Payback Time for Jailed Accountant
Former chartered accountant Christos Charalambous has been ordered to pay back £2.4m following his conviction in July 2010 for tax fraud. If he does not pay the money back within 10 months, he faces an extra eight years in jail.
Charalambous, 60, is currently serving an eight-year prison term after he was convicted of submitting over 6,000 fraudulent Self Assessment tax returns on behalf of his clients. He was found guilty at Blackfriars Crown Court on six counts of Cheating the Revenue of £11.2m on 29 June 2010 and sentenced to eight years. He included fictitious expenses claims on the returns and never showed clients what information he had included.

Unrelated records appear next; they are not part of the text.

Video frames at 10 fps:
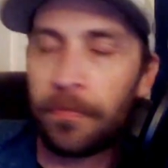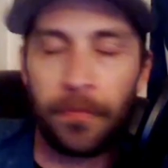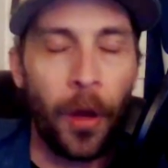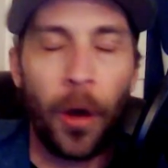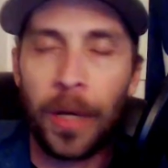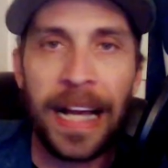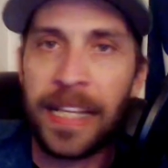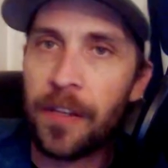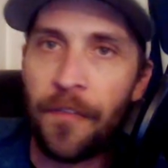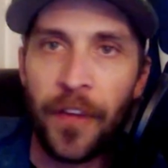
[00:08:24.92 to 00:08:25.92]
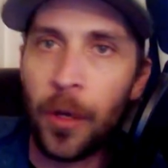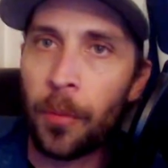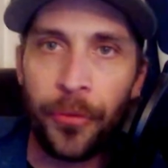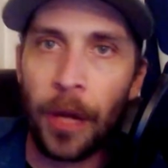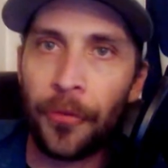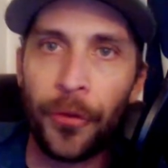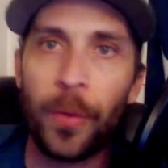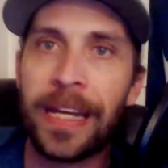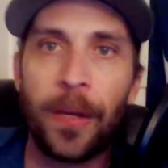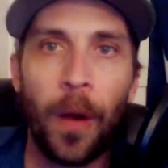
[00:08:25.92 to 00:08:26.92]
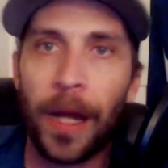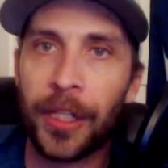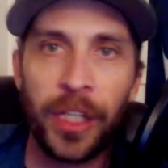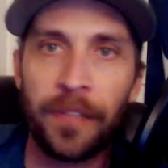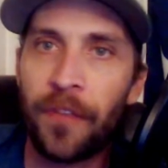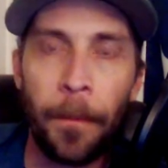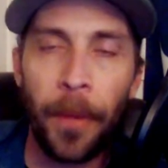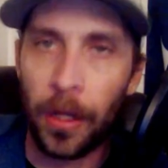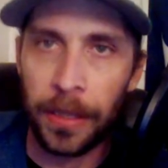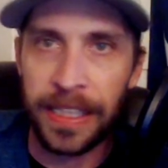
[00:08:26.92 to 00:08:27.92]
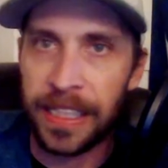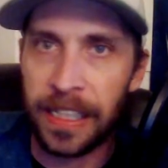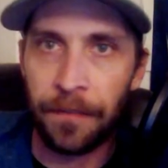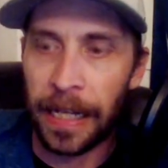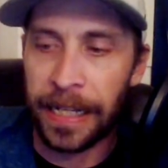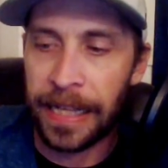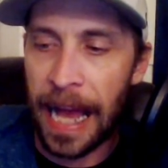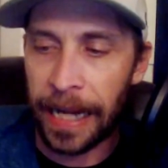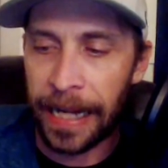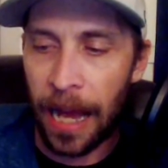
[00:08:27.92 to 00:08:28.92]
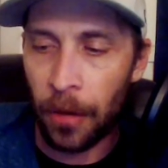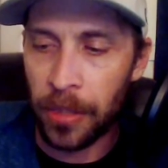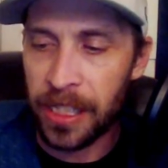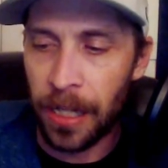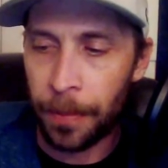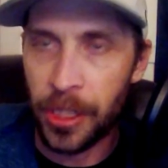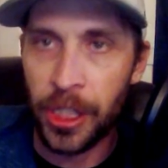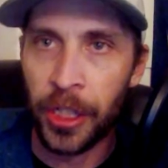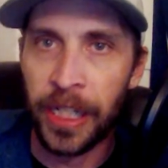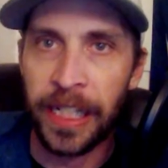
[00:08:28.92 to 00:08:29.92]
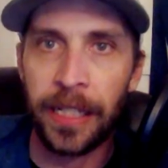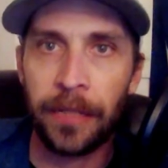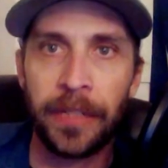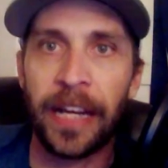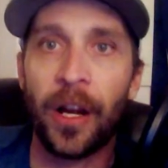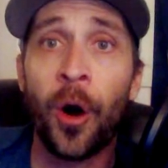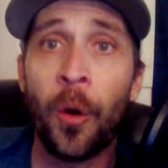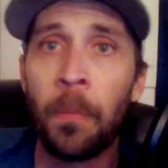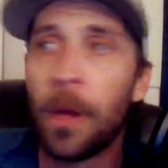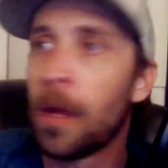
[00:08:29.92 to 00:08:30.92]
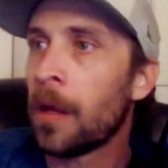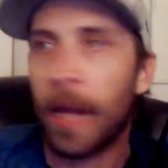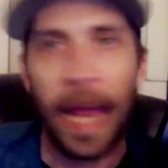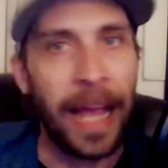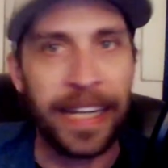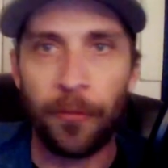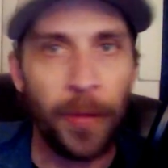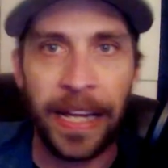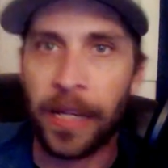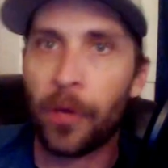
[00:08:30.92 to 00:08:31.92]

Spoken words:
all kinds of film throughout the week, watching football and stuff like that. Now it's an opportunity to get home and get ready.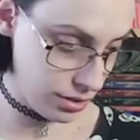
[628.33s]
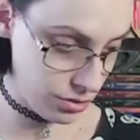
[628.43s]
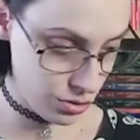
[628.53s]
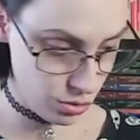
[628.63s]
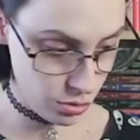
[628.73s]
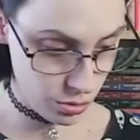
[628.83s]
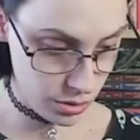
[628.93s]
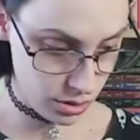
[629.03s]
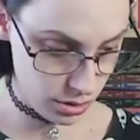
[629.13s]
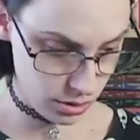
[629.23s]
sword
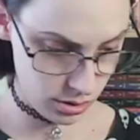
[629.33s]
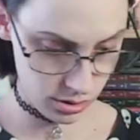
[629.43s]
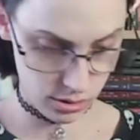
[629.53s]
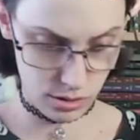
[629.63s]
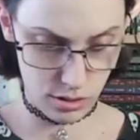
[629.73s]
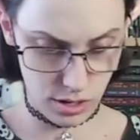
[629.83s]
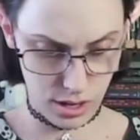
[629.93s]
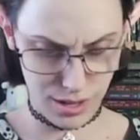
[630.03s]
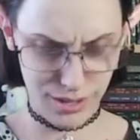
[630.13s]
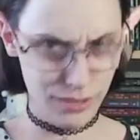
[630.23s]
was a
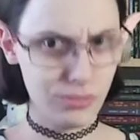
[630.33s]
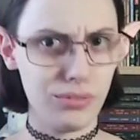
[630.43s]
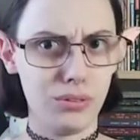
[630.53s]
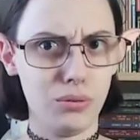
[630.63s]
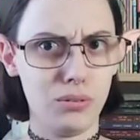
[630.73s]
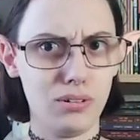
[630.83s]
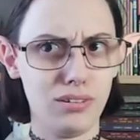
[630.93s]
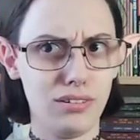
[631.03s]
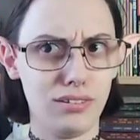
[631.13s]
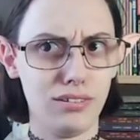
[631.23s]
eight of
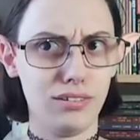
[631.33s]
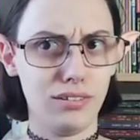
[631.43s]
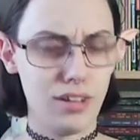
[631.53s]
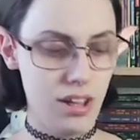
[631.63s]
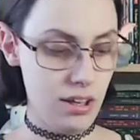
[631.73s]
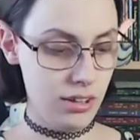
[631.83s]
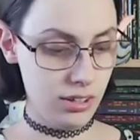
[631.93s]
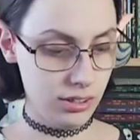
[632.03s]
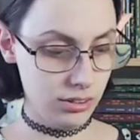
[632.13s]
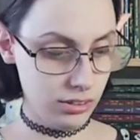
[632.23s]
swords.
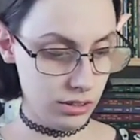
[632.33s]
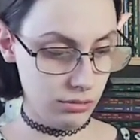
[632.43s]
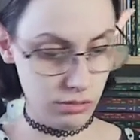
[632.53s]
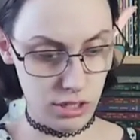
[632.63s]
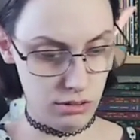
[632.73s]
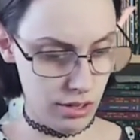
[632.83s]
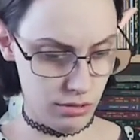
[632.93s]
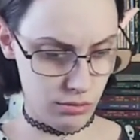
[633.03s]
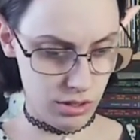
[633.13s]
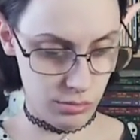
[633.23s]
Which one's that?
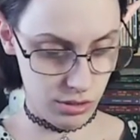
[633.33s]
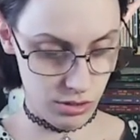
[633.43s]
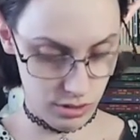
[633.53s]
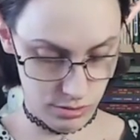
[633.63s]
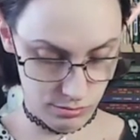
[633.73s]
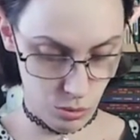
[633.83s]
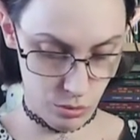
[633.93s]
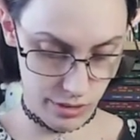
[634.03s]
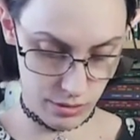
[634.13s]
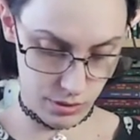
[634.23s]
Well,
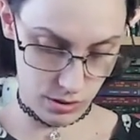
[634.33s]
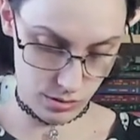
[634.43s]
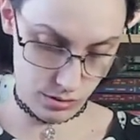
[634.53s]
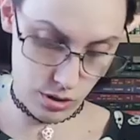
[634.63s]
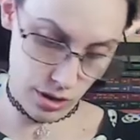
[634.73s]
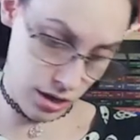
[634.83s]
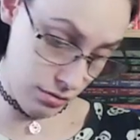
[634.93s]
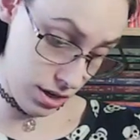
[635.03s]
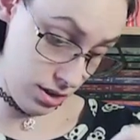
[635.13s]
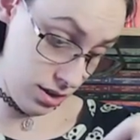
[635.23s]
that's your eight,
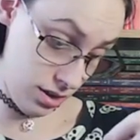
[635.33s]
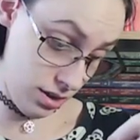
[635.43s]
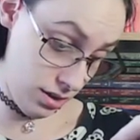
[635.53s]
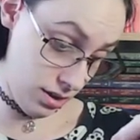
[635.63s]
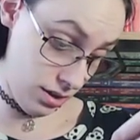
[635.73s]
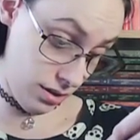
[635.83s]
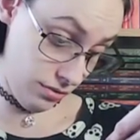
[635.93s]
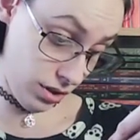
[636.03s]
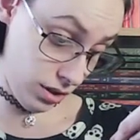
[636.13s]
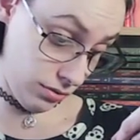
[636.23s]
right?
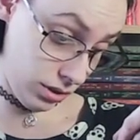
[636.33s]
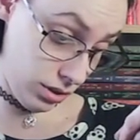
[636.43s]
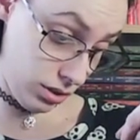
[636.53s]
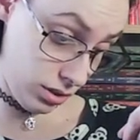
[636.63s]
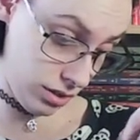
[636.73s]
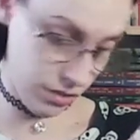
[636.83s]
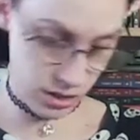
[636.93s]
By a six, IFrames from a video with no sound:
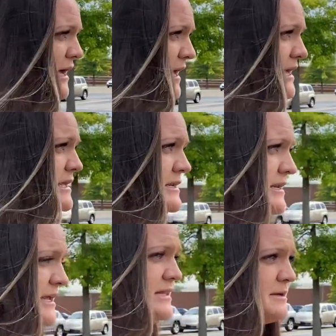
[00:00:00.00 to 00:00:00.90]

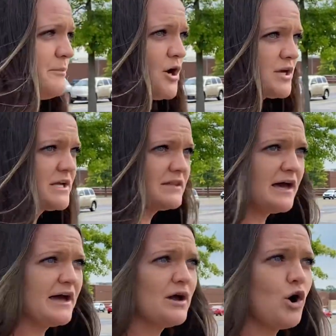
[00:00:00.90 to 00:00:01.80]
in the parking
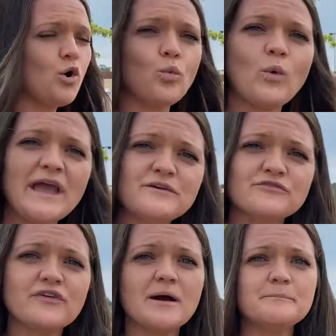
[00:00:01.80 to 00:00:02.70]
lot away
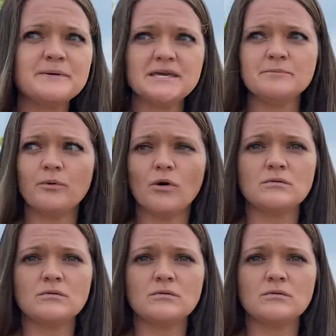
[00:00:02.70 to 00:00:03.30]
from people,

He would then receive the repayments from HMRC, deduct a minimum of 15% as a fee and then repay the remainder to his clients, who would not question the amount refunded as they trusted him to complete the returns correctly.
He also understated the income he received from client fees on his personal tax returns and failed to register, declare and pay VAT due on his accountancy firm, Charltons. The total amount of repayment claimed by Charalambous was £11.2m HMRC is recovering the rest of the money from former clients who were given the fraudulent tax rebates. Robert Alder, assistant director criminal investigation at HMRC, said: 'We are determined to make sure that crime doesn’t pay. This is money that belongs in the public purse, and this confiscation order will ensure it is returned. This clearly shows that tax evasion and claiming fraudulent tax repayment does not pay.'
In November 2005, Charalambous was excluded from the ICAEW for failing to co-operate with the Inland Revenue. At the time of his arrest, he was the sole proprietor of Charltons Accountants.